Your instructions:
All entries are to be copied exactly, with pictures removed.

Input records:
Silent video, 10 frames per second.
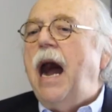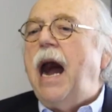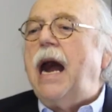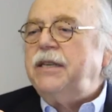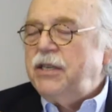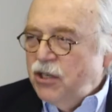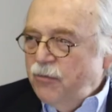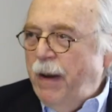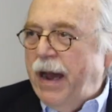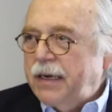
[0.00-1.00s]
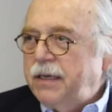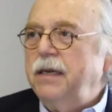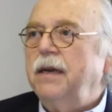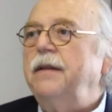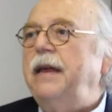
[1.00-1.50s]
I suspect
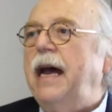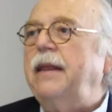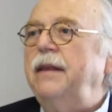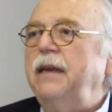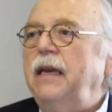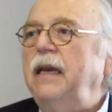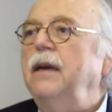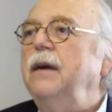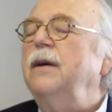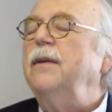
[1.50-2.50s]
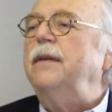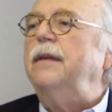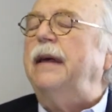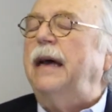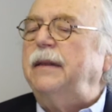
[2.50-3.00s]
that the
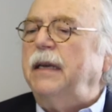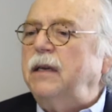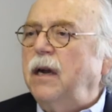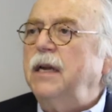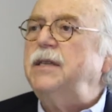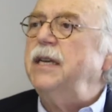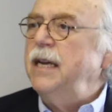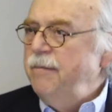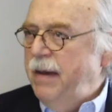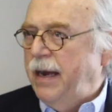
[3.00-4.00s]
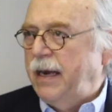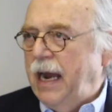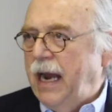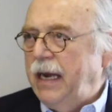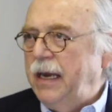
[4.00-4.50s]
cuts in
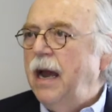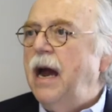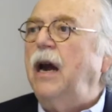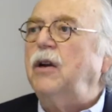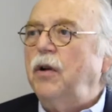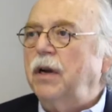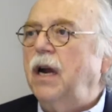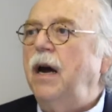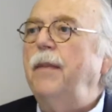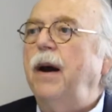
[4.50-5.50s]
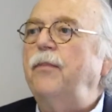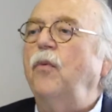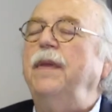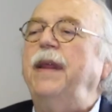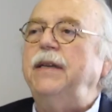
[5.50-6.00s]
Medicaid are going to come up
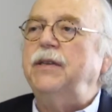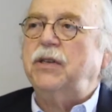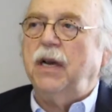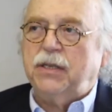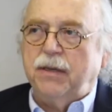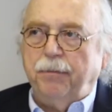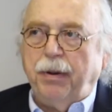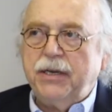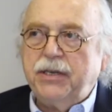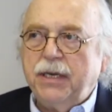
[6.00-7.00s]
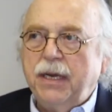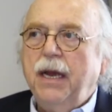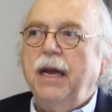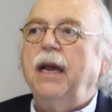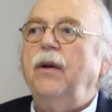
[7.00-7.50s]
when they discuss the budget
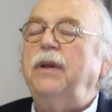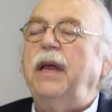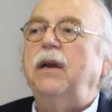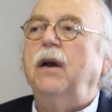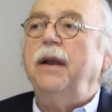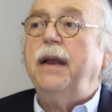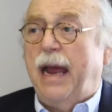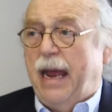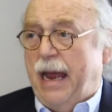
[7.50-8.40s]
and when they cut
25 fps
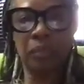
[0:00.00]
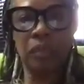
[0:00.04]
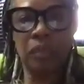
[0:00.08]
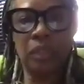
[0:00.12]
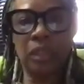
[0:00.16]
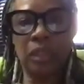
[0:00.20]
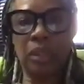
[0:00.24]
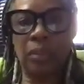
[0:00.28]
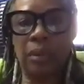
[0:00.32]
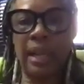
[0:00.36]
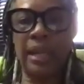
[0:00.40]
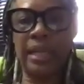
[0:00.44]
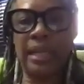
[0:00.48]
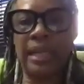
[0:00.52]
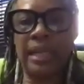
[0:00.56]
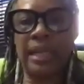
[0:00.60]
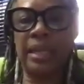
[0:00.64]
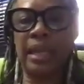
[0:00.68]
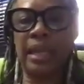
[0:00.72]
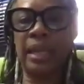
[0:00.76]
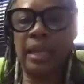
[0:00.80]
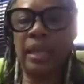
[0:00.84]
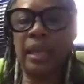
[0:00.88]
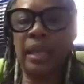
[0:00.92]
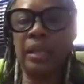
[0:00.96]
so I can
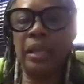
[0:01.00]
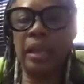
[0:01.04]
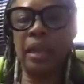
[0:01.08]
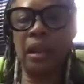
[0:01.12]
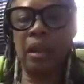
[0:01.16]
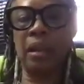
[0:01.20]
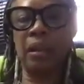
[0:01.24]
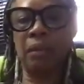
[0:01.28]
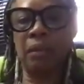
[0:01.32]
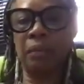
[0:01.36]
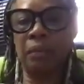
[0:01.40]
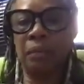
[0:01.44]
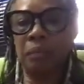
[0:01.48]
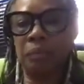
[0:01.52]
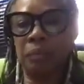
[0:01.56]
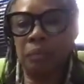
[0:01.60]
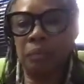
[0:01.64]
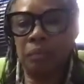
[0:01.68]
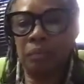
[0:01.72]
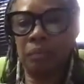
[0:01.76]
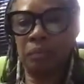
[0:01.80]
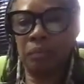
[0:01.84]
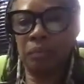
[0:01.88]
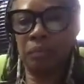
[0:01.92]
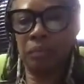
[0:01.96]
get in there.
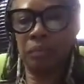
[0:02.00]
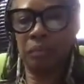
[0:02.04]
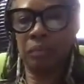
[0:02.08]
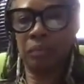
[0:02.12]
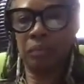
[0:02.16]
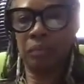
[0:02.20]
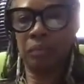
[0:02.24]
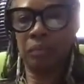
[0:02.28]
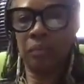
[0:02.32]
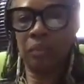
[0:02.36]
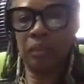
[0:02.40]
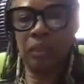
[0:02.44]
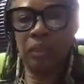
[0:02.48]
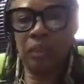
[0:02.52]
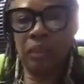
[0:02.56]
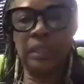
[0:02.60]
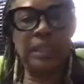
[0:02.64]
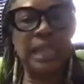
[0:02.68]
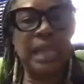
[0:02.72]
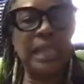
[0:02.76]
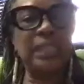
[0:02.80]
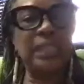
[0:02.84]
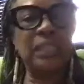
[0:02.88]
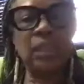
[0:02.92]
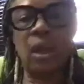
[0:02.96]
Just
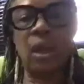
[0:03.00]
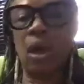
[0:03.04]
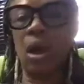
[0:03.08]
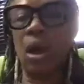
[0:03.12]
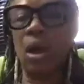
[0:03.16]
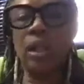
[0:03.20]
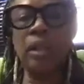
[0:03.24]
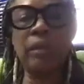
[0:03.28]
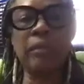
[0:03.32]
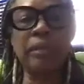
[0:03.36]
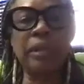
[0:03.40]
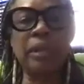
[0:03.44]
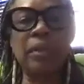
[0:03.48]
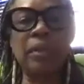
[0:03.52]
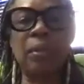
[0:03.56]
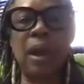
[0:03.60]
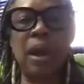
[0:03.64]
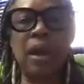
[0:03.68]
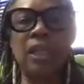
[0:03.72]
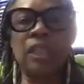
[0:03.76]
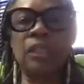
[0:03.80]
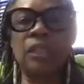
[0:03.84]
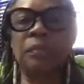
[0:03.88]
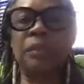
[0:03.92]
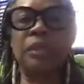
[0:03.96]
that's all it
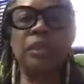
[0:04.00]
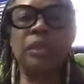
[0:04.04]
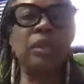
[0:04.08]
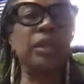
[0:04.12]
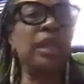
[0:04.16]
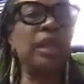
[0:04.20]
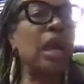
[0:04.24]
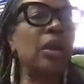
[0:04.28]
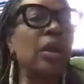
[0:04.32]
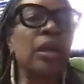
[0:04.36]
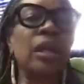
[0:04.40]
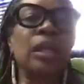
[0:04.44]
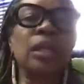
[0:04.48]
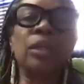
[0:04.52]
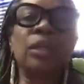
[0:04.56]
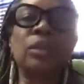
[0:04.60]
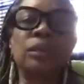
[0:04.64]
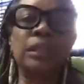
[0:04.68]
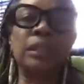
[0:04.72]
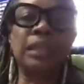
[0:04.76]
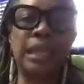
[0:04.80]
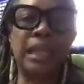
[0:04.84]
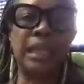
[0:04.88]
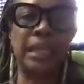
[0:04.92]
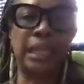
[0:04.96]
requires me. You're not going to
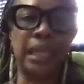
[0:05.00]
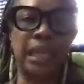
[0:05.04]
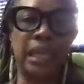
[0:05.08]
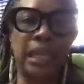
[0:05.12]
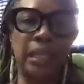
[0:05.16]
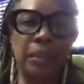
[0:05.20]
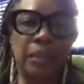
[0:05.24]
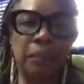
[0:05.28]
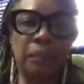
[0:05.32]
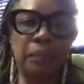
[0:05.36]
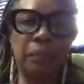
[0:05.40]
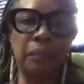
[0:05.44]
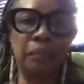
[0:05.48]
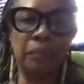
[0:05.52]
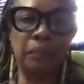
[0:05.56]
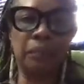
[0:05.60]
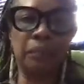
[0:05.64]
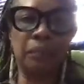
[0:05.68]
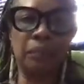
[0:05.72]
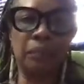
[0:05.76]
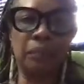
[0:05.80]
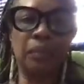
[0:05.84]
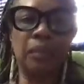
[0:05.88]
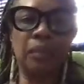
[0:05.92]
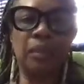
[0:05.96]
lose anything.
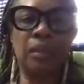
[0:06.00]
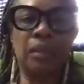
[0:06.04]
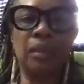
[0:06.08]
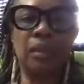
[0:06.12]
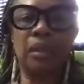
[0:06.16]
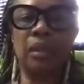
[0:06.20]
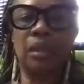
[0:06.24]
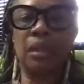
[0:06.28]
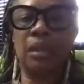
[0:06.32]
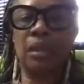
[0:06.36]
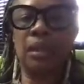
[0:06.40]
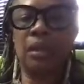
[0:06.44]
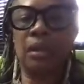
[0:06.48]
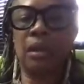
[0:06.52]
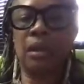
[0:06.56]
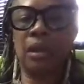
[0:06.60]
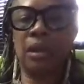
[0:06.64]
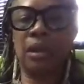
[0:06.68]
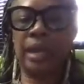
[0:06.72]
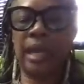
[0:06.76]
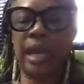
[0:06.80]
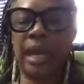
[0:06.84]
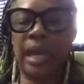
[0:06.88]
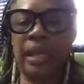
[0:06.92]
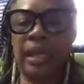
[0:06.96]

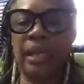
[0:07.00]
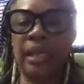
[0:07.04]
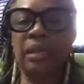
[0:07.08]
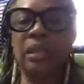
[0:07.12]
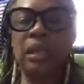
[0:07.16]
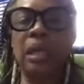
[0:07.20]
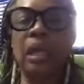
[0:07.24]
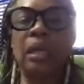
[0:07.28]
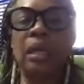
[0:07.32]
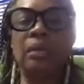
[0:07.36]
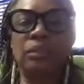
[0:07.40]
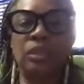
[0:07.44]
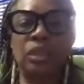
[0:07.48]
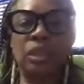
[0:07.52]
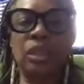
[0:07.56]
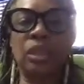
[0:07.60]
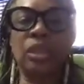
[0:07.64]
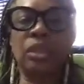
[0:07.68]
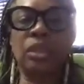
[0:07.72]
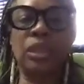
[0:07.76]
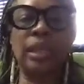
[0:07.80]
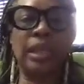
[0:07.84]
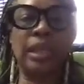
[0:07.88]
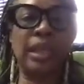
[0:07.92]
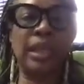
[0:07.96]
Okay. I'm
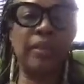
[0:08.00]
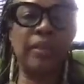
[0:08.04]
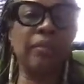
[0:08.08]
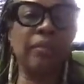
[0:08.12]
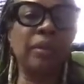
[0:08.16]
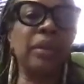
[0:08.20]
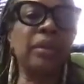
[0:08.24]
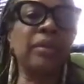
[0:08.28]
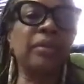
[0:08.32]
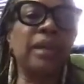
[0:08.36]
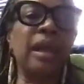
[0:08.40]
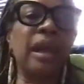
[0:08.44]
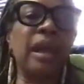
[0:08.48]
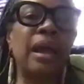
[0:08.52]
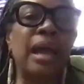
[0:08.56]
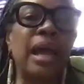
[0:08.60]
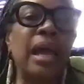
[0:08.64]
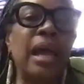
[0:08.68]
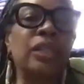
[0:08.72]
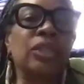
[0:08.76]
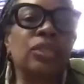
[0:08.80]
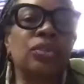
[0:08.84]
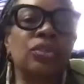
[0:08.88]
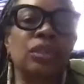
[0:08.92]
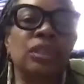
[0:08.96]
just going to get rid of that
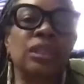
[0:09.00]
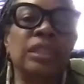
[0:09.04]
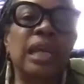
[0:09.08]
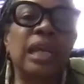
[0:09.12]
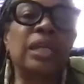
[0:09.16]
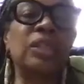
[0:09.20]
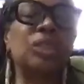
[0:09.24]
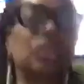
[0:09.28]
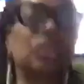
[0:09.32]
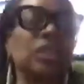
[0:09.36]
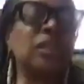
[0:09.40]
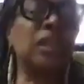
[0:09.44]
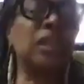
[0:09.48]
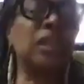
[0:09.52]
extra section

Written response:
Silent video, 10 frames per second.
[0.00-1.00s]
[1.00-1.50s]
I suspect
[1.50-2.50s]
[2.50-3.00s]
that the
[3.00-4.00s]
[4.00-4.50s]
cuts in
[4.50-5.50s]
[5.50-6.00s]
Medicaid are going to come up
[6.00-7.00s]
[7.00-7.50s]
when they discuss the budget
[7.50-8.40s]
and when they cut
25 fps
[0:00.00]
[0:00.04]
[0:00.08]
[0:00.12]
[0:00.16]
[0:00.20]
[0:00.24]
[0:00.28]
[0:00.32]
[0:00.36]
[0:00.40]
[0:00.44]
[0:00.48]
[0:00.52]
[0:00.56]
[0:00.60]
[0:00.64]
[0:00.68]
[0:00.72]
[0:00.76]
[0:00.80]
[0:00.84]
[0:00.88]
[0:00.92]
[0:00.96]
so I can
[0:01.00]
[0:01.04]
[0:01.08]
[0:01.12]
[0:01.16]
[0:01.20]
[0:01.24]
[0:01.28]
[0:01.32]
[0:01.36]
[0:01.40]
[0:01.44]
[0:01.48]
[0:01.52]
[0:01.56]
[0:01.60]
[0:01.64]
[0:01.68]
[0:01.72]
[0:01.76]
[0:01.80]
[0:01.84]
[0:01.88]
[0:01.92]
[0:01.96]
get in there.
[0:02.00]
[0:02.04]
[0:02.08]
[0:02.12]
[0:02.16]
[0:02.20]
[0:02.24]
[0:02.28]
[0:02.32]
[0:02.36]
[0:02.40]
[0:02.44]
[0:02.48]
[0:02.52]
[0:02.56]
[0:02.60]
[0:02.64]
[0:02.68]
[0:02.72]
[0:02.76]
[0:02.80]
[0:02.84]
[0:02.88]
[0:02.92]
[0:02.96]
Just
[0:03.00]
[0:03.04]
[0:03.08]
[0:03.12]
[0:03.16]
[0:03.20]
[0:03.24]
[0:03.28]
[0:03.32]
[0:03.36]
[0:03.40]
[0:03.44]
[0:03.48]
[0:03.52]
[0:03.56]
[0:03.60]
[0:03.64]
[0:03.68]
[0:03.72]
[0:03.76]
[0:03.80]
[0:03.84]
[0:03.88]
[0:03.92]
[0:03.96]
that's all it
[0:04.00]
[0:04.04]
[0:04.08]
[0:04.12]
[0:04.16]
[0:04.20]
[0:04.24]
[0:04.28]
[0:04.32]
[0:04.36]
[0:04.40]
[0:04.44]
[0:04.48]
[0:04.52]
[0:04.56]
[0:04.60]
[0:04.64]
[0:04.68]
[0:04.72]
[0:04.76]
[0:04.80]
[0:04.84]
[0:04.88]
[0:04.92]
[0:04.96]
requires me. You're not going to
[0:05.00]
[0:05.04]
[0:05.08]
[0:05.12]
[0:05.16]
[0:05.20]
[0:05.24]
[0:05.28]
[0:05.32]
[0:05.36]
[0:05.40]
[0:05.44]
[0:05.48]
[0:05.52]
[0:05.56]
[0:05.60]
[0:05.64]
[0:05.68]
[0:05.72]
[0:05.76]
[0:05.80]
[0:05.84]
[0:05.88]
[0:05.92]
[0:05.96]
lose anything.
[0:06.00]
[0:06.04]
[0:06.08]
[0:06.12]
[0:06.16]
[0:06.20]
[0:06.24]
[0:06.28]
[0:06.32]
[0:06.36]
[0:06.40]
[0:06.44]
[0:06.48]
[0:06.52]
[0:06.56]
[0:06.60]
[0:06.64]
[0:06.68]
[0:06.72]
[0:06.76]
[0:06.80]
[0:06.84]
[0:06.88]
[0:06.92]
[0:06.96]

[0:07.00]
[0:07.04]
[0:07.08]
[0:07.12]
[0:07.16]
[0:07.20]
[0:07.24]
[0:07.28]
[0:07.32]
[0:07.36]
[0:07.40]
[0:07.44]
[0:07.48]
[0:07.52]
[0:07.56]
[0:07.60]
[0:07.64]
[0:07.68]
[0:07.72]
[0:07.76]
[0:07.80]
[0:07.84]
[0:07.88]
[0:07.92]
[0:07.96]
Okay. I'm
[0:08.00]
[0:08.04]
[0:08.08]
[0:08.12]
[0:08.16]
[0:08.20]
[0:08.24]
[0:08.28]
[0:08.32]
[0:08.36]
[0:08.40]
[0:08.44]
[0:08.48]
[0:08.52]
[0:08.56]
[0:08.60]
[0:08.64]
[0:08.68]
[0:08.72]
[0:08.76]
[0:08.80]
[0:08.84]
[0:08.88]
[0:08.92]
[0:08.96]
just going to get rid of that
[0:09.00]
[0:09.04]
[0:09.08]
[0:09.12]
[0:09.16]
[0:09.20]
[0:09.24]
[0:09.28]
[0:09.32]
[0:09.36]
[0:09.40]
[0:09.44]
[0:09.48]
[0:09.52]
extra section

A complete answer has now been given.